With the second-largest music market after the United States, Japan seems to have taken a page out of our country’s recent Megaupload and SOPA/PIPA debacles to crack down on music piracy. According to the BBC, the Japanese government will now levy fines of up to two years in prison or two million yen (about $26,000) on Japan-based Internet users caught illegally downloading music files. Illegal uploads already carry a maximum 10-year prison sentence and 10-million yen fine.

Though piracy was outlawed in 2010, the Recording Industry Association of Japan has lobbied for the penalties since a study that same year suggested that Japanese residents downloaded 4.36 billion illegal music and video files and 440 million purchased files. “The revision will reduce the spread of copyright infringement activities on the internet,” said Naoki Kitagawa, the RIAJ’s chair and, coincidentally or not, the Chief Executive of Sony Music Entertainment Japan.

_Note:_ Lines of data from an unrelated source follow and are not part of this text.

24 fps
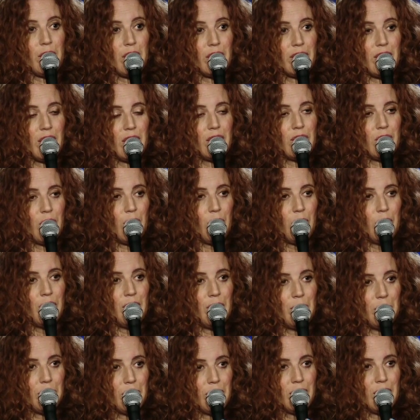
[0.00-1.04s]
because I told
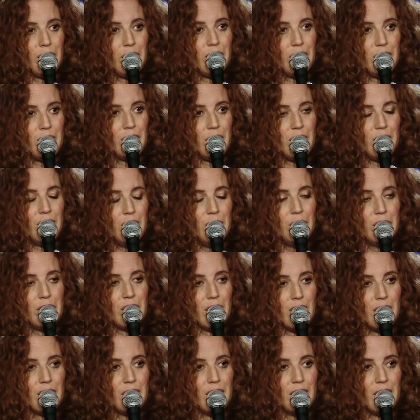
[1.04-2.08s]
him to use
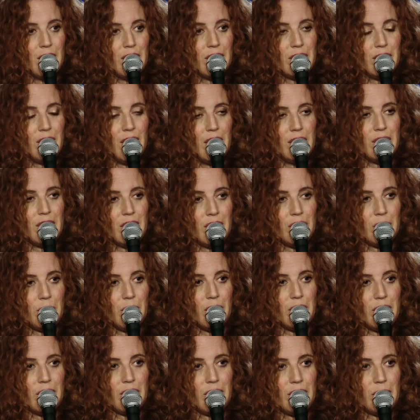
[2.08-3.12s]
it in a sentence
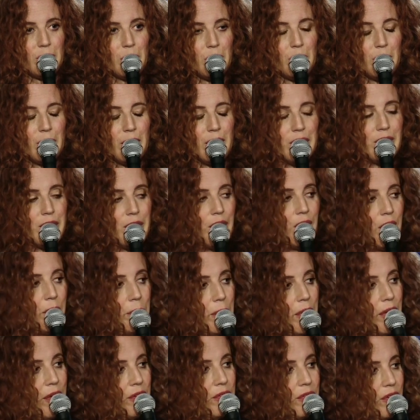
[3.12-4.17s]
once. When we were at
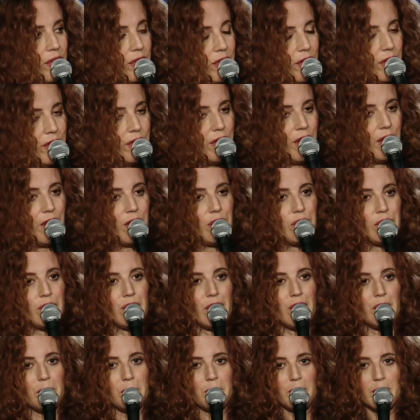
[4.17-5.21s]
Starbucks, I said, Donald
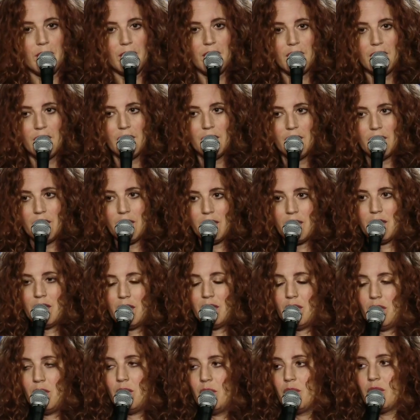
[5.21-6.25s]
Trump,
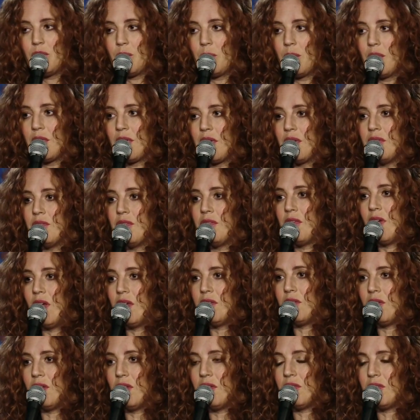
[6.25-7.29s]
can you use the word
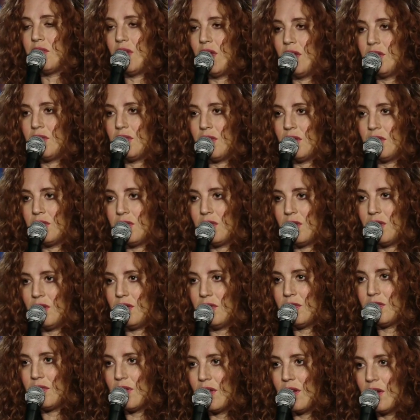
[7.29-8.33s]
consent in a sentence? And he
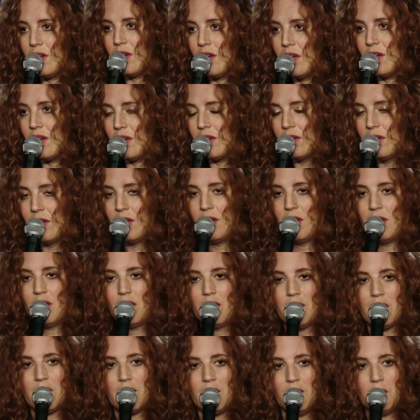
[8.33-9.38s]
said, uh,
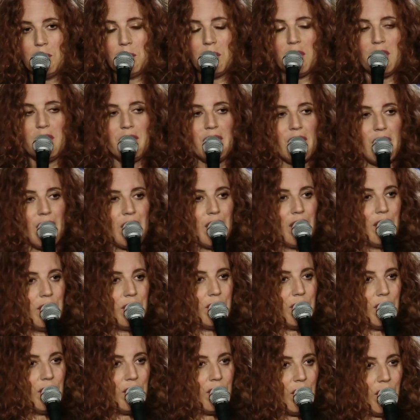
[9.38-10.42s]
can you believe that cunt
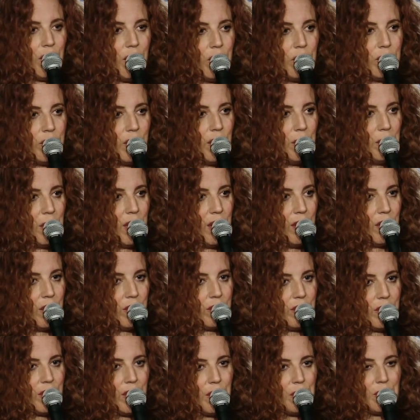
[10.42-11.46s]
sent all those
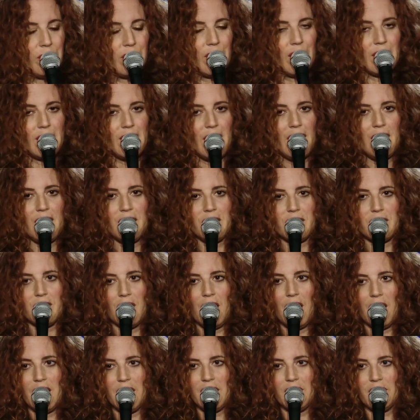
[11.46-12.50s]
emails? And I was like, that is
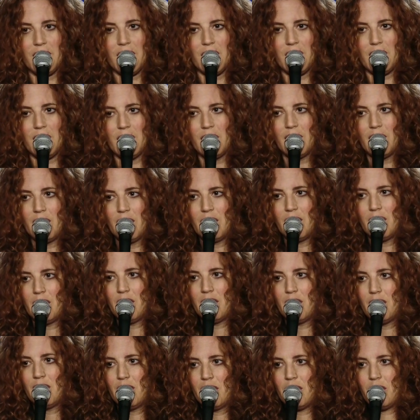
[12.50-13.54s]
not even
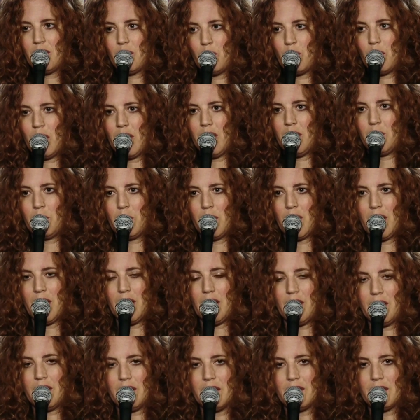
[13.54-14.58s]
the right
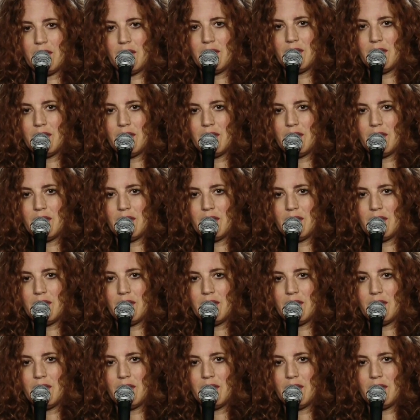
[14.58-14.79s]
way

As in the U.S., retaliation was swift. Hackers defaced the government’s finance ministry website and IRL demonstrators wearing Guy Fawkes masks associated with hacktivist group Anonymous — who has previously been accused of attacking websites owned by the film and music industry — staged a protest in Tokyo. (Unlike in good ol’ America, however, “the efforts did not sway the politicians.”) Officially, the Japan Federation of Bar Associations issued a statement that music piracy should have remained a civil, and not a criminal, issue.

With the new law, Japan joins countries like the Ukraine, which recently shut down BitTorrent site Demonoid; the United Kingdom, which incarcerated the owner of video link provider Surfthechannel; and France, which recently fined one of its illegally downloading citizens who ignored the country’s fairly self-explanatory “three strikes” rule.